Indeed, some people are physically worn out by their 60s. And of course, millions of people in their 60s -- or in some cases, even younger -- are beginning to suffer the debilities of Alzheimer's Disease (AD), which can make even office work impossible.
So if we want to keep people in the workforce longer, maybe we should figure out how to keep everyone healthier. That's a winning solution, all the way around. Obviously there's a lot that people can do for themselves, in terms of diet and exercise, but there's a lot that science and industry must do, as well. Even the most health-conscious of us can be stricken with AD, or cancer, or myriad other diseases that prematurely sicken, incapacitate, and kill. AD, for which we have no cure, costs the country $170 billion a year -- and the cost is rising fast, further pushing our entitlements costs upward toward disastrous levels.
So it's sound strategy to think of ways to prevent those costs from piling up, by dealing with the disease ex ante, as opposed to simply paying for the costs ex post facto.
Last year in The Huffington Post, Lou Weisbach and Dr. Richard Boxer, co-founders of the American Center for Cures Initiative, argued for a cure strategy. That is, a genuine paradigm shift in the way we think about healthcare. Yes, financing damage control (treating disease) is morally worthy and politically necessary, but financing damage prevention (preventing the disease) is a smarter, and ultimately more compassionate strategy. As Weisbach and Boxer put it:
If you believe that it's unacceptable that the percentage of Americans dying of cancer has not significantly changed since 1950. If you believe it's unacceptable that no major non-infectious diseases have been reliably, consistently cured in your lifetime. If you believe that the promise of a new cure on your news show never seems to happen. Then demand change. Our representatives in Washington work for us and are spending our money. On behalf of more than the 110 million Americans currently afflicted with disease, demand change. On behalf of our families, demand change. Let all members of the House and Senate know that there cannot be a comprehensive solution to heath care without dealing with the underlying root problem, disease. Demand that the American Center for Cures initiative be at the forefront of health care reform legislation.
Weisbach and Boxer are thus pointing us toward a better way. We don't need partisan conflict on entitlement issues, instead we need a renewed commitment to research on medical cures. And if we get that commitment, not only will be healthier, but we will save money on entitlements, as well. Indeed, if history is any guide, in the course of finding cures to diseases such as AD, we will create a new industry or two along the way.
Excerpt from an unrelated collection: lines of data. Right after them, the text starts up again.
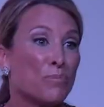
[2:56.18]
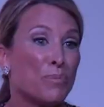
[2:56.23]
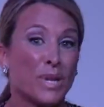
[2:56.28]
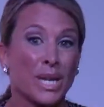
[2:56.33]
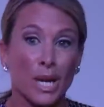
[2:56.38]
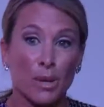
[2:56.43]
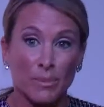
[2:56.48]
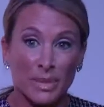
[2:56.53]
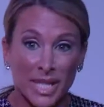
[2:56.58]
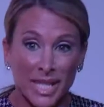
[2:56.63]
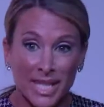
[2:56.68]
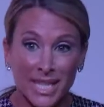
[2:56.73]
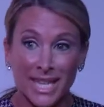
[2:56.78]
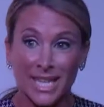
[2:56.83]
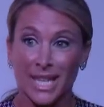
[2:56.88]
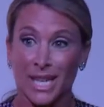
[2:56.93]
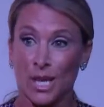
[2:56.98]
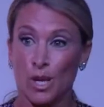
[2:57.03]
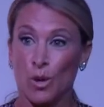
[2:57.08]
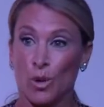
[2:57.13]
becomes
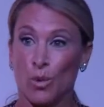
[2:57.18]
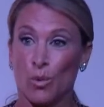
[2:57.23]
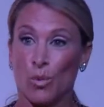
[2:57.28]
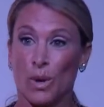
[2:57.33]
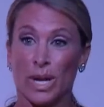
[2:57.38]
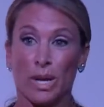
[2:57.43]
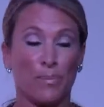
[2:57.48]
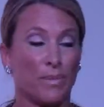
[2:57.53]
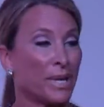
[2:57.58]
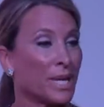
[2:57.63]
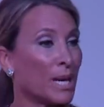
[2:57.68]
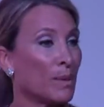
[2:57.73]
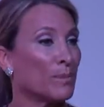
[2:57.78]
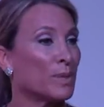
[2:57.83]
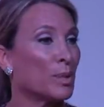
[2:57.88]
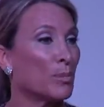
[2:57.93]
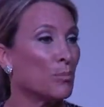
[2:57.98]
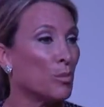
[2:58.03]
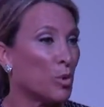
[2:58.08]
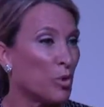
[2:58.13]
sticky when it
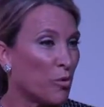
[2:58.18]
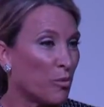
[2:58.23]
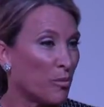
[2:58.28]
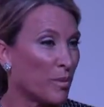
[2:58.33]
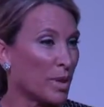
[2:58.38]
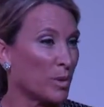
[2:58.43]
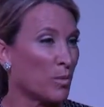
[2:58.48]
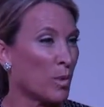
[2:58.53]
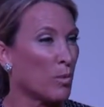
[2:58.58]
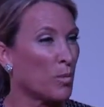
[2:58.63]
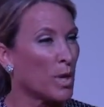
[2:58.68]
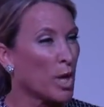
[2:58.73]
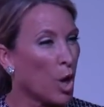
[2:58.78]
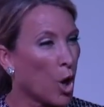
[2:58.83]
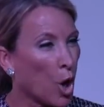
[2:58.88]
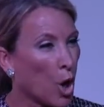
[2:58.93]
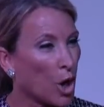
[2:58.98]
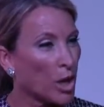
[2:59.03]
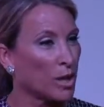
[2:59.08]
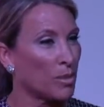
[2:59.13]
becomes a movement, when we
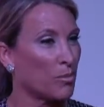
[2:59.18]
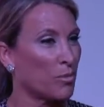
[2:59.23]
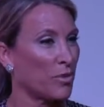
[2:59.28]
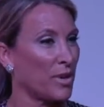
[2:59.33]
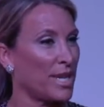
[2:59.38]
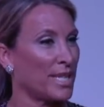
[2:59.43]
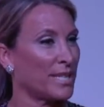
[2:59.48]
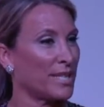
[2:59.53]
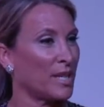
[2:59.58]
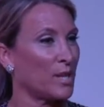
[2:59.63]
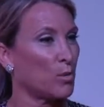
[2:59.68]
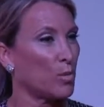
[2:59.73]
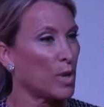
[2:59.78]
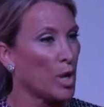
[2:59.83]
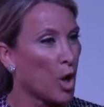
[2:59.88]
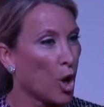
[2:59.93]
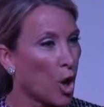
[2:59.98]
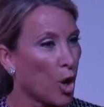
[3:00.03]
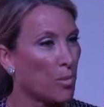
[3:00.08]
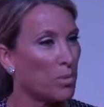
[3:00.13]
all embrace it and
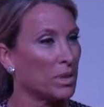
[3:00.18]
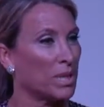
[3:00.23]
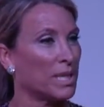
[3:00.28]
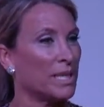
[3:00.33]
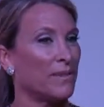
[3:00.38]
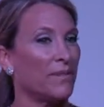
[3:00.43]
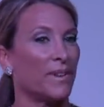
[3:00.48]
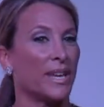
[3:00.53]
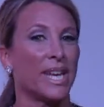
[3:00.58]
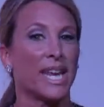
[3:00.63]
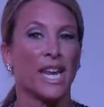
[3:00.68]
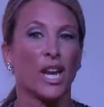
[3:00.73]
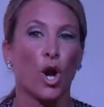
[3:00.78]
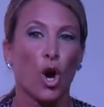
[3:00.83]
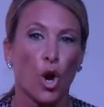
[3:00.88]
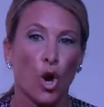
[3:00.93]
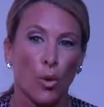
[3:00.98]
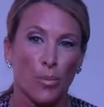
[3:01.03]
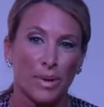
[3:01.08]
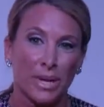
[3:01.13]
we all believe it. It
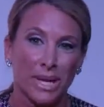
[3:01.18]
allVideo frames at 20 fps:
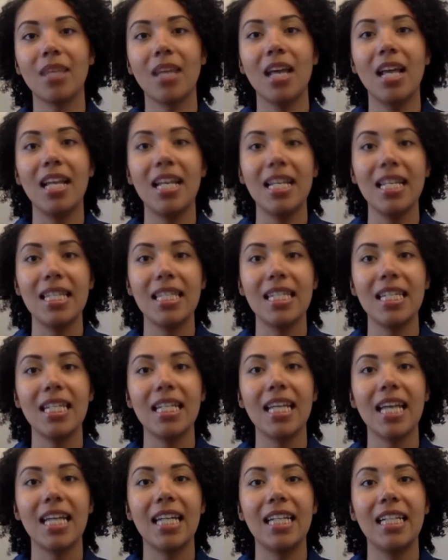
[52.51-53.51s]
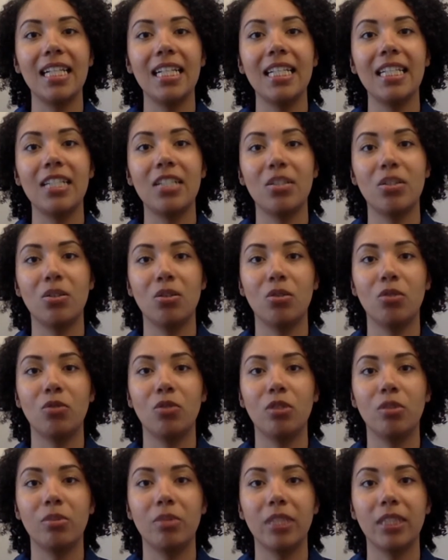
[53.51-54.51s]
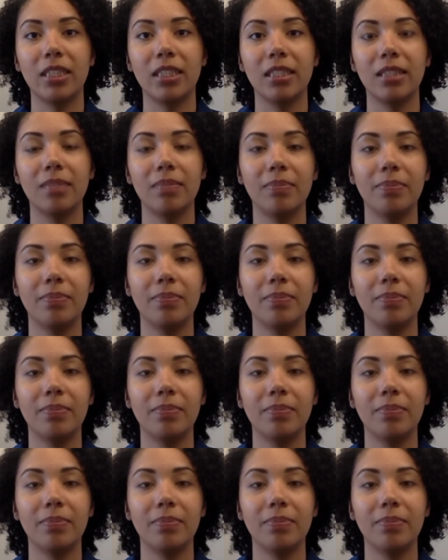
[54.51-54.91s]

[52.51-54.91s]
holistic and analytical rubrics.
In the case of healthcare, the downward spiral toward the lowest common denominator leads to both death and bankruptcy. And so yes, we do need to think of a better approach. In her 1994 book, The Fourth Instinct: The Call of the Soul, Arianna Huffington urged us to reach farther than mere survival, farther than sexuality, farther than the quest for power. She urged us to reach for what she called the "highest common denominator," and thereby "overcome alienation and achieve community." A better world.
That was a great idea then, and it's an even greater idea now. And a cure strategy would be a great place to begin establishing that highest common denominator.